Casual sex seems to be making a comeback at the movies.
Recently Love and Other Drugs showcased the informal liaisons of Anne Hathaway and Jake Gyllenhaal. “We decided it was going to be two characters that both really couldn’t be intimate,” says Jake, “and so we both went to sex as a way of avoiding things.”
This week in No Strings Attached Natalie Portman and Ashton Kutcher become the latest Hollywood a-listers to try and keep their relationship strictly physical in this Ivan Reitman comedy.
Other films to ask “What’s love got to do with it?” include 9 Songs, the erotic Michael Winterbottom movie about Matt, an English scientist, and Lisa, an American on vacation in London. They meet, jump into the sack and go to Primal Scream and Franz Ferdinand concerts and soon learn, as Roger Ebert noted in his review, “sex is easy but love is hard.”
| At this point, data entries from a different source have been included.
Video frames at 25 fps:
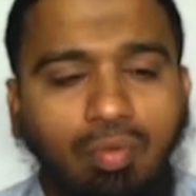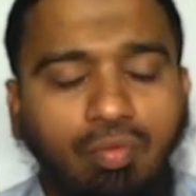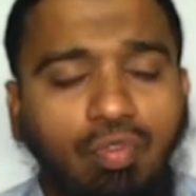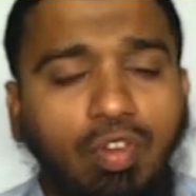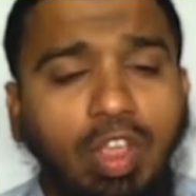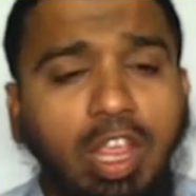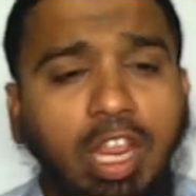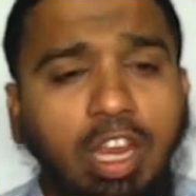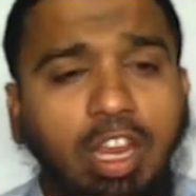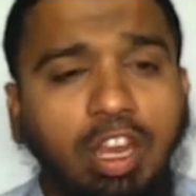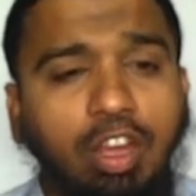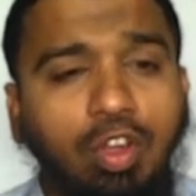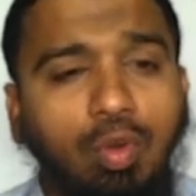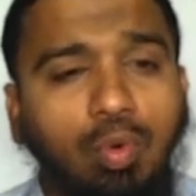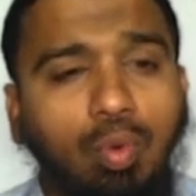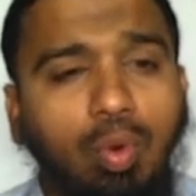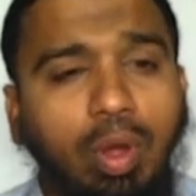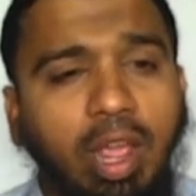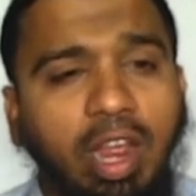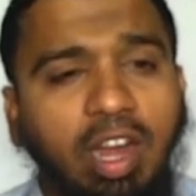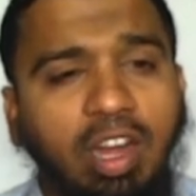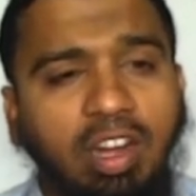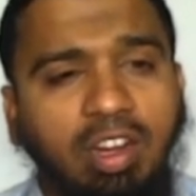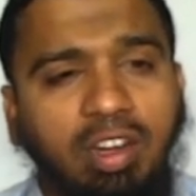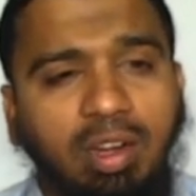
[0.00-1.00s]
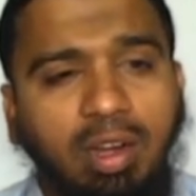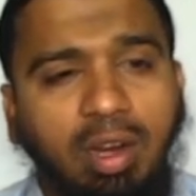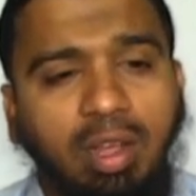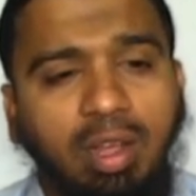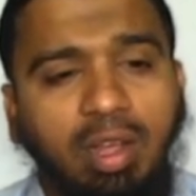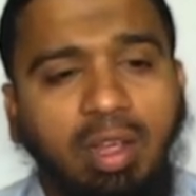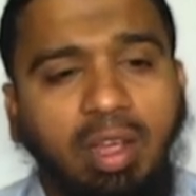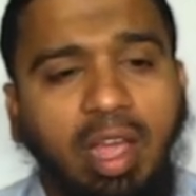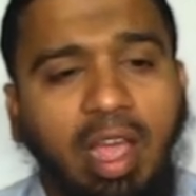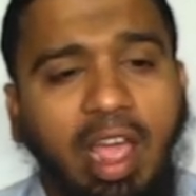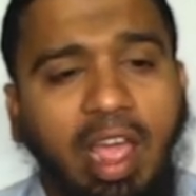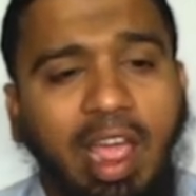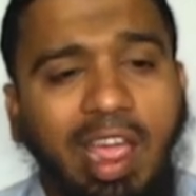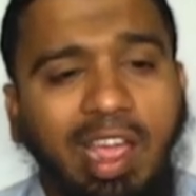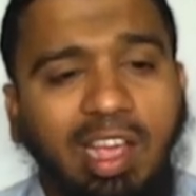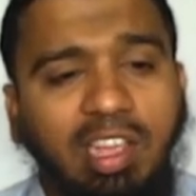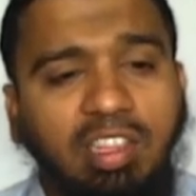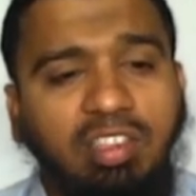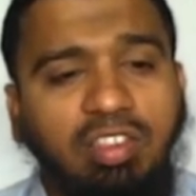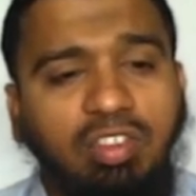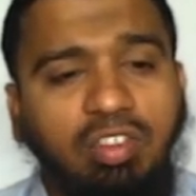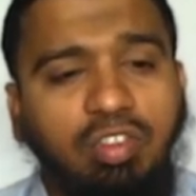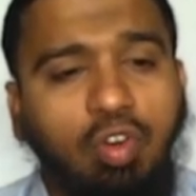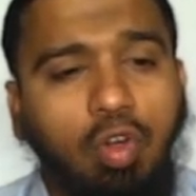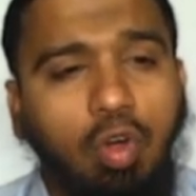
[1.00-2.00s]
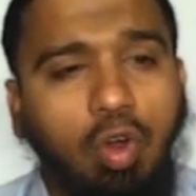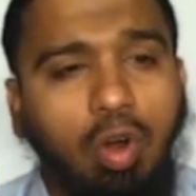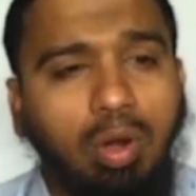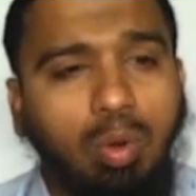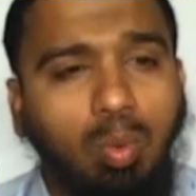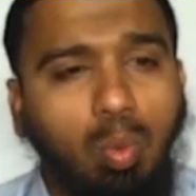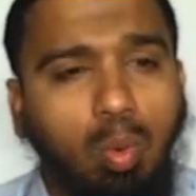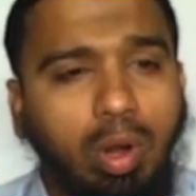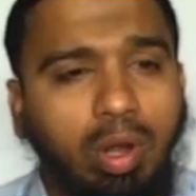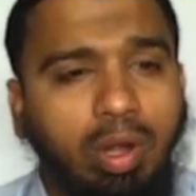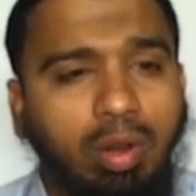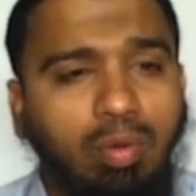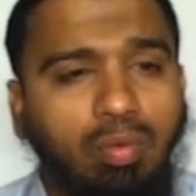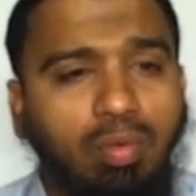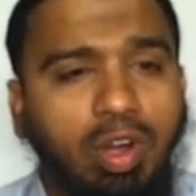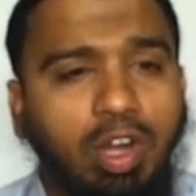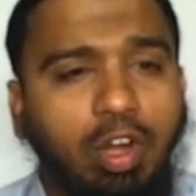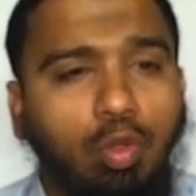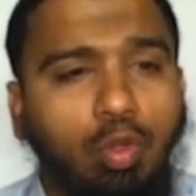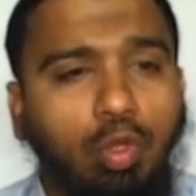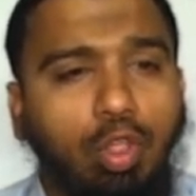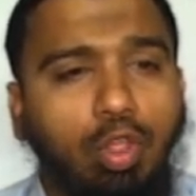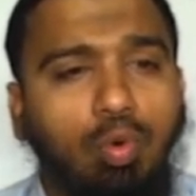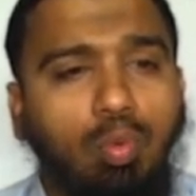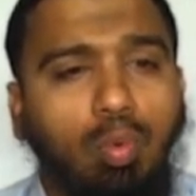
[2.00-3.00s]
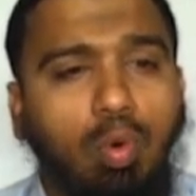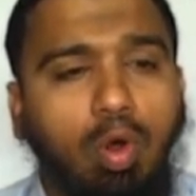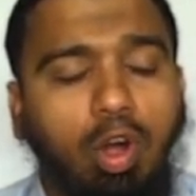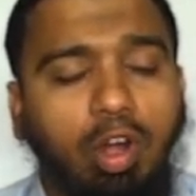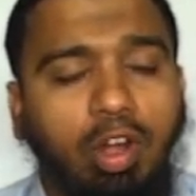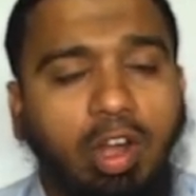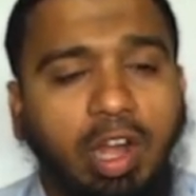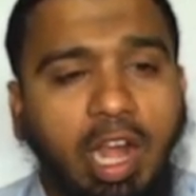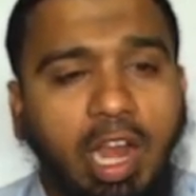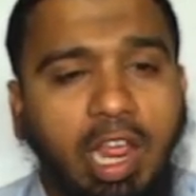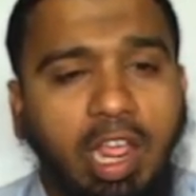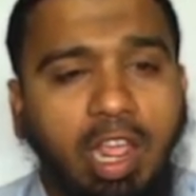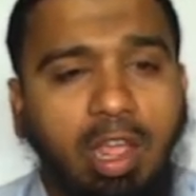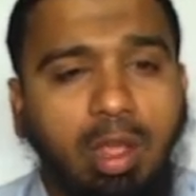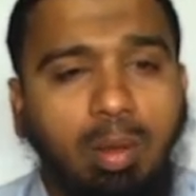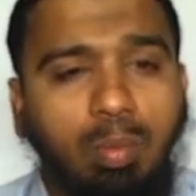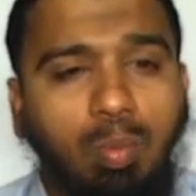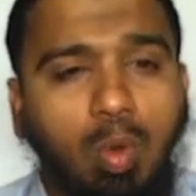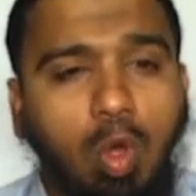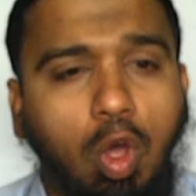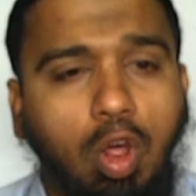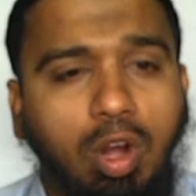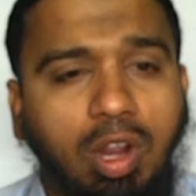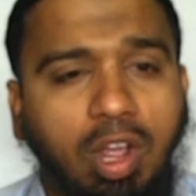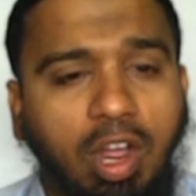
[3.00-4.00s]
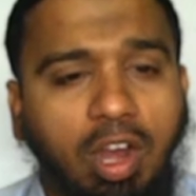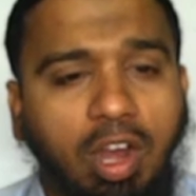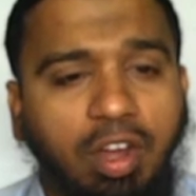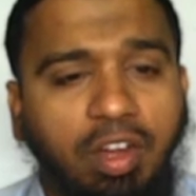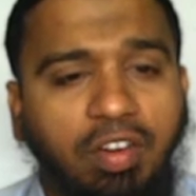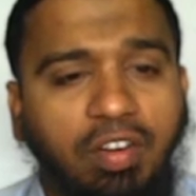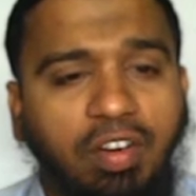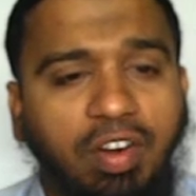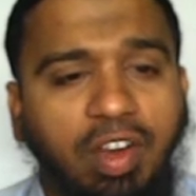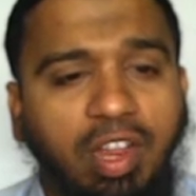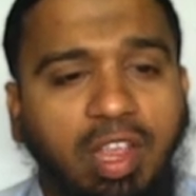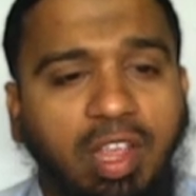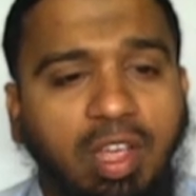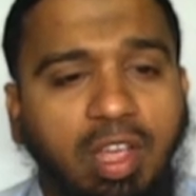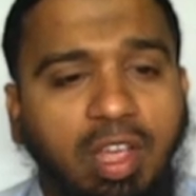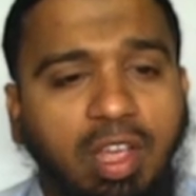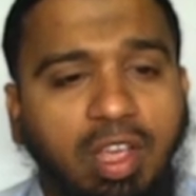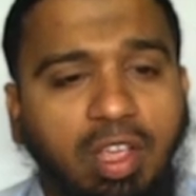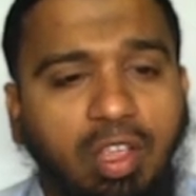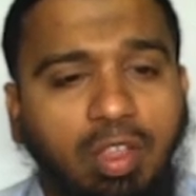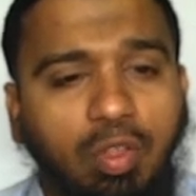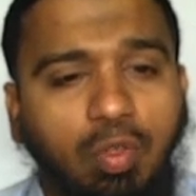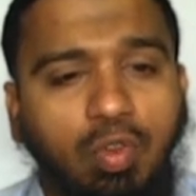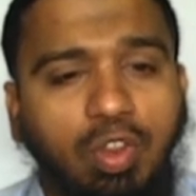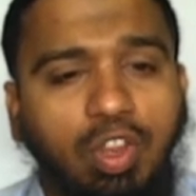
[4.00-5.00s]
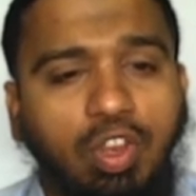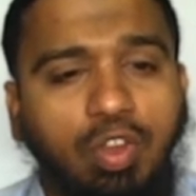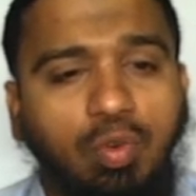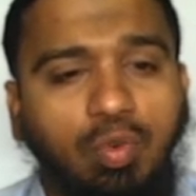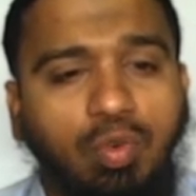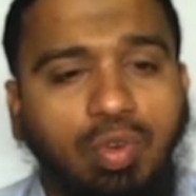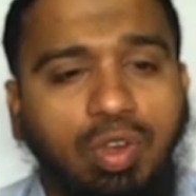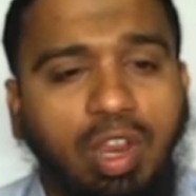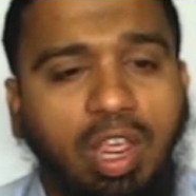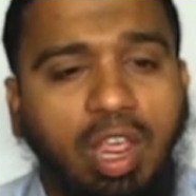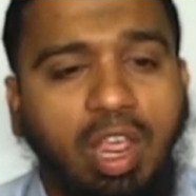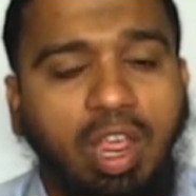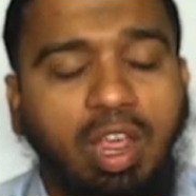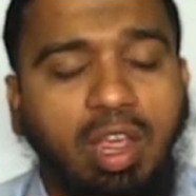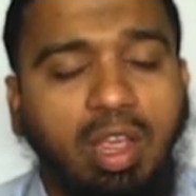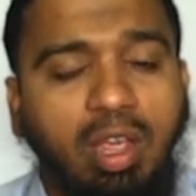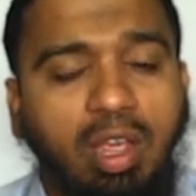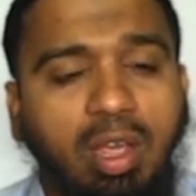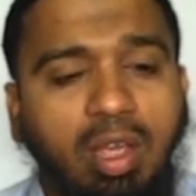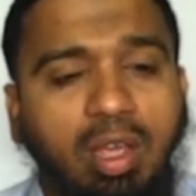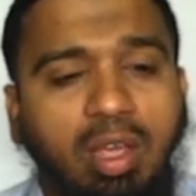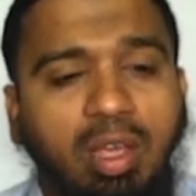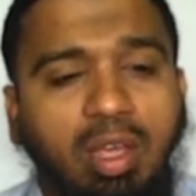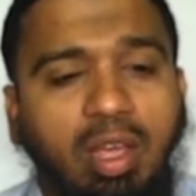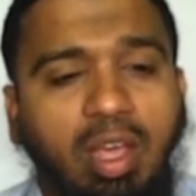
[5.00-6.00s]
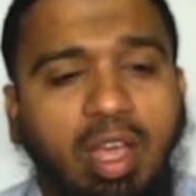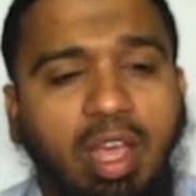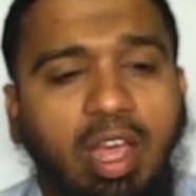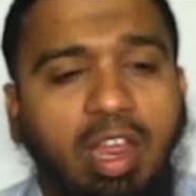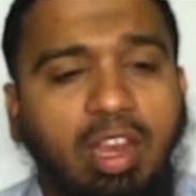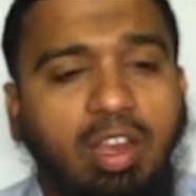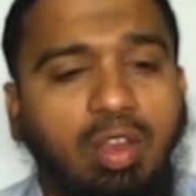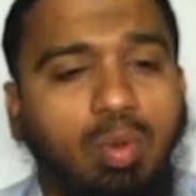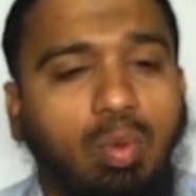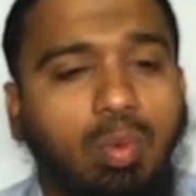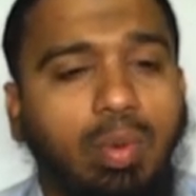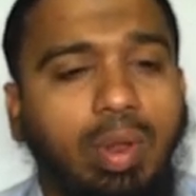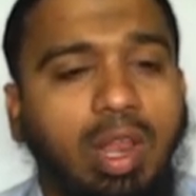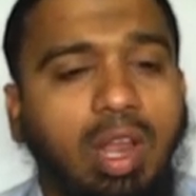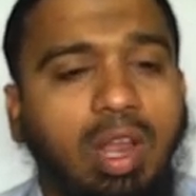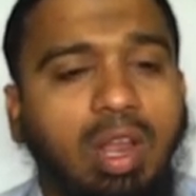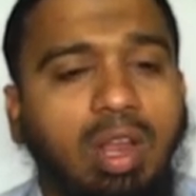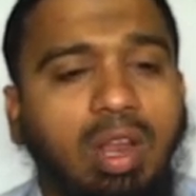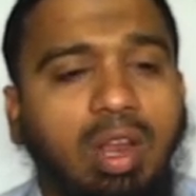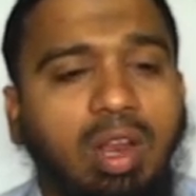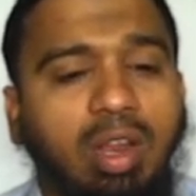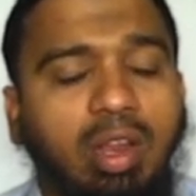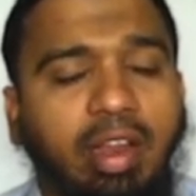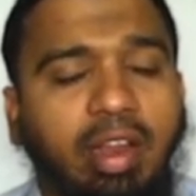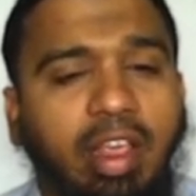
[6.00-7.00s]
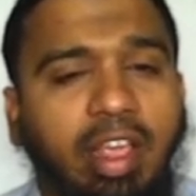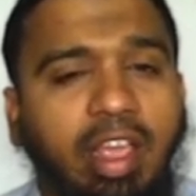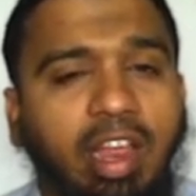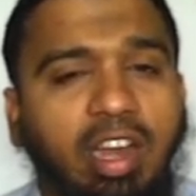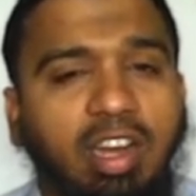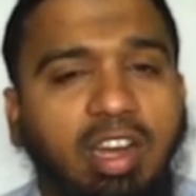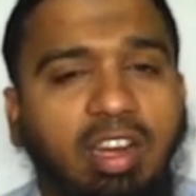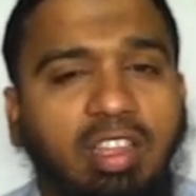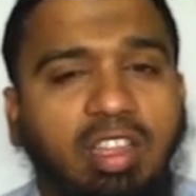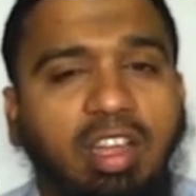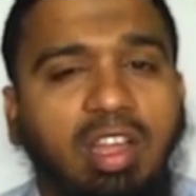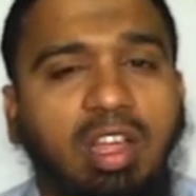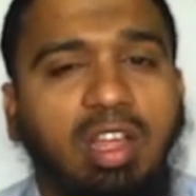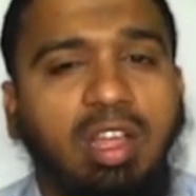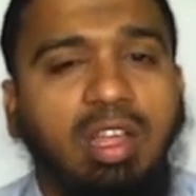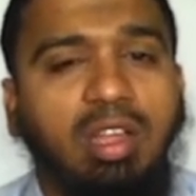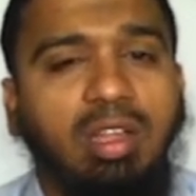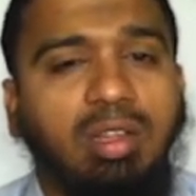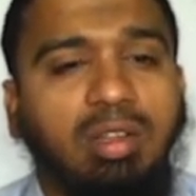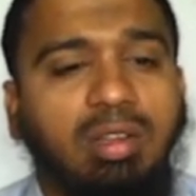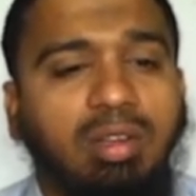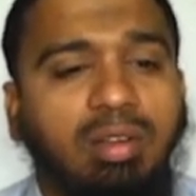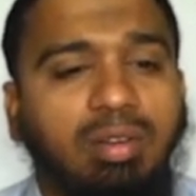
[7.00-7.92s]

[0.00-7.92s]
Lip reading: we need to get x dot whatever do you want, name or country, you need to take, and you will get the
Another movie couple learned that lesson, with much happier results in Knocked Up, the 2007 comedy about a one night stand, an unplanned pregnancy and enforced maturity. The Guardian called it “a new genre of romantic comedy in which an unappealing hero gets together with a gorgeous, successful woman.” Star Katherine Heigl had a different take, suggesting the film “paints the women as shrews, as humorless and uptight, and it paints the men as lovable, goofy, fun-loving guys.” In response the film’s director Judd Apatow said “I’m just shocked she [Heigl] used the word shrew. I mean, what is this, the sixteen-hundreds?”
The reviews for Casual Sex?, a 1988 comedy starring Lea Thompson and Victoria Jackson as two women who look for love at an upscale spa—“It was the early eighties,” says Thompson’s character, “and sex was still a good way to meet new people.”—sum up the way many people feel about the sex without commitment. The movie,” wrote Hal Hinson in the Washington Post, “is exactly like the real thing—kinda empty, kinda unfulfilling, and you feel just awful afterward.”
On the other hand James Bond, possibly the screen’s biggest proponent of casual sex, never seemed to have a problem with a quick fling. Not willing to limit himself to earth-bound trysts in Moonraker he even has a rendezvous on a spaceship careening back through earth’s atmosphere. “My God, what is Bond doing?!” asks his boss Sir Frederick Gray. “I think he’s attempting re-entry sir,” replies Q.